AUSTIN, Texas — The KVUE Defenders are getting a first look at millions of problems with medical devices that remained secret for decades.
Since the beginning of the year, the Defenders have shared dozens of stories of patients' medical device problems – and now there is more proof that those people aren't alone.
Thousands of medical device complaints are kept in files at the FDA, accessible to the public. But there were 5.8 million other complaints, called "alternative summary reports," that remained hidden from the public for decades. Only the FDA had access to these files – doctors and patients could not see them.
These are the files that are now being released for the first time. They show two devices in particular caused millions of problems that doctors and patients never knew about.
Patients like Sandra Rush, who thought she had a rare cancer, a lymphoma that doctors linked to her breast implants.
“It changes your world, it changes your life,” she told KVUE.
The Defenders are now learning that cancer and other serious problems with breast implants are more common than patients like Rush were led to believe.
Much more than 70K breast implant issues
FDA reports originally showed 70,301 serious problems with breast implants. We now know there were 450,843 problems that we didn't know about – including 181,457 deflations, 70,288 ruptures and 68,162 leaks.
You can see the hidden reports the FDA released this summer at the FDA's website.
“We went a huge number of years without patients and physicians understanding the true risks of these products,” said Madris Tomes, a former FDA worker who started a company called Device Events to help people better understand medical device problems.
“Although the FDA released them, they didn't release them in a format that is usable by anybody except maybe an IT person,” Tomes said.
2.1M hidden dental implant issues
Dental implants had the most hidden complaints. There were 61,652 complaints we knew about and 2.1 million hidden reports.
“Most of them are coded as osseointegration issues, either failure to osseointegrate or loss of it. What that means is your body your jaw essentially didn't accept the implant,” Tomes said.
These hidden reports should help give patients a better understanding of the real scope of problems medical devices can cause.
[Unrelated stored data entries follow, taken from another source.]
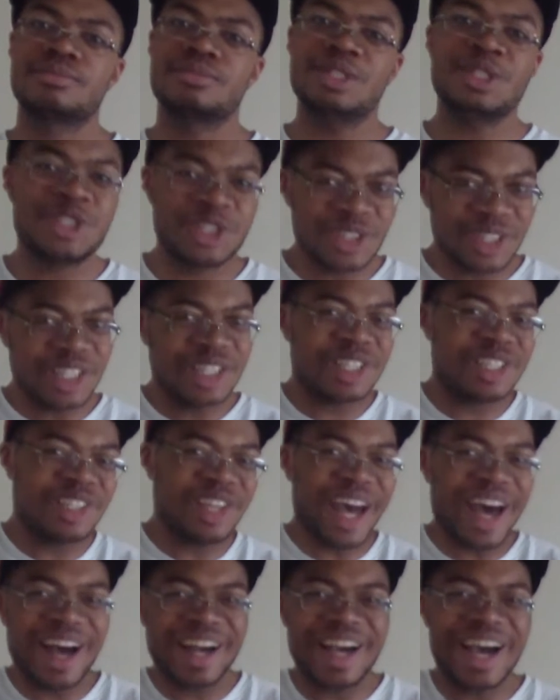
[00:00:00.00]
You see
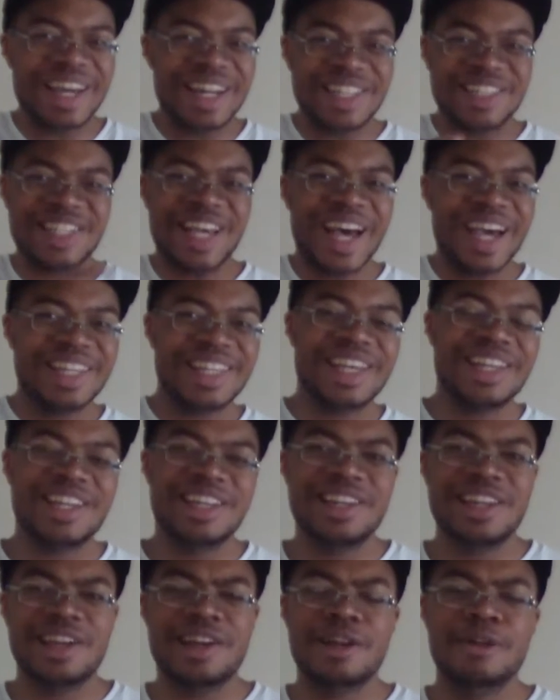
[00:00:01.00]
how I kind of tied that
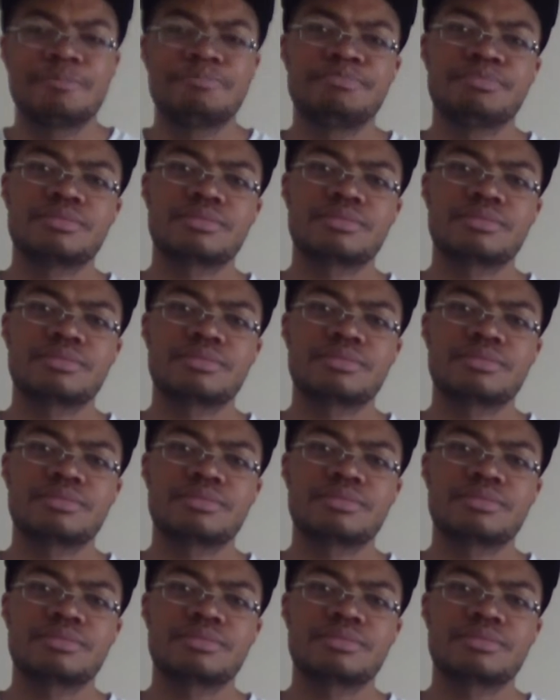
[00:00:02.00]
in there?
But the lesson here is you need to do your homework if someone tells you that you need surgery.
“Be informed,” Rush said.
“Talk to a few physicians, do research online, go on a Facebook group and find out what side effects people are having,” Tomes said.
KVUE has a Facebook group where people who have had issues with medical devices can share their experiences and resources with one another.
The FDA did not release outcome information, which means we don't know what happened to the devices after they malfunctioned or caused an injury – information the FDA does, in fact, release with pharmaceutical reports.
The FDA's response
The Defenders asked the FDA about that.
Brittney Manchester, the press officer for the FDA said:
"FDA did not include patient problem codes in the Alternative Summary Reporting (ASR) data released on its website this summer, and it has not been FDA’s practice to include patient problem codes in medical device reports (MDRs) released in the public MAUDE database because of concerns that they could be used to identify patients involved in the reported event.
KVUE: Overall what does the FDA have to say about the sheer number of reports in these summary reports? For instance, the number of medical device problems with dental implants appears to be much higher than previously known.
Manchester: "In the spirit of transparency, FDA made publicly available on its website data from adverse event reports submitted under the Alternative Summary Reporting (ASR) program from 1999 through 2019. These data reflect a small portion of all adverse events reported on medical devices during the time the program was in place. While these data were not posted on FDA’s website until June 2019, they have always been available to FDA analysts and have contributed to the agency’s broader ongoing efforts to monitor device performance, detect potential device-related safety concerns or signals and contribute to the benefit-risk assessment of these products. We can and have used these data to inform our current and past surveillance efforts.
Dental implants are commonly-used medical devices, and a high volume of reported events is expected. The number of dental implant companies and marketing submissions for dental implants have increased over the past 20 years. Likewise, the use of, and number of patients receiving dental implants has also increased each year during this same time period and continues to go up. We attribute the counts observed in the data largely to increases in both product availability and use as well as FDA’s efforts to improve the reporting of adverse events and malfunctions for all medical devices."
KVUE: The FDA did away with the adverse summary reports and began a new program this summer called Voluntary Malfunction Summary Reporting Program, which critics say is virtually the same as ASRs. Can you tell me overall (systemwide) how many VMSRs have been reported to the FDA since implementation?
Manchester: "FDA has received approximately 2,800 reports to date under the Voluntary Malfunction Summary Reporting (VMSR) program. As outlined in 83 FR 40973, manufacturers submit these reports on the same Form 3500A that is used for reporting of individual events. For VMSR program submissions, manufacturers must include the number of reportable malfunctions the report represents in the narrative section of the form. All information FDA receives through submission of this form – whether it reflects an individual reportable event or a VMSR submission – is made available to the public in MAUDE after being redacted for consistency with applicable disclosure laws, regulations, and policies."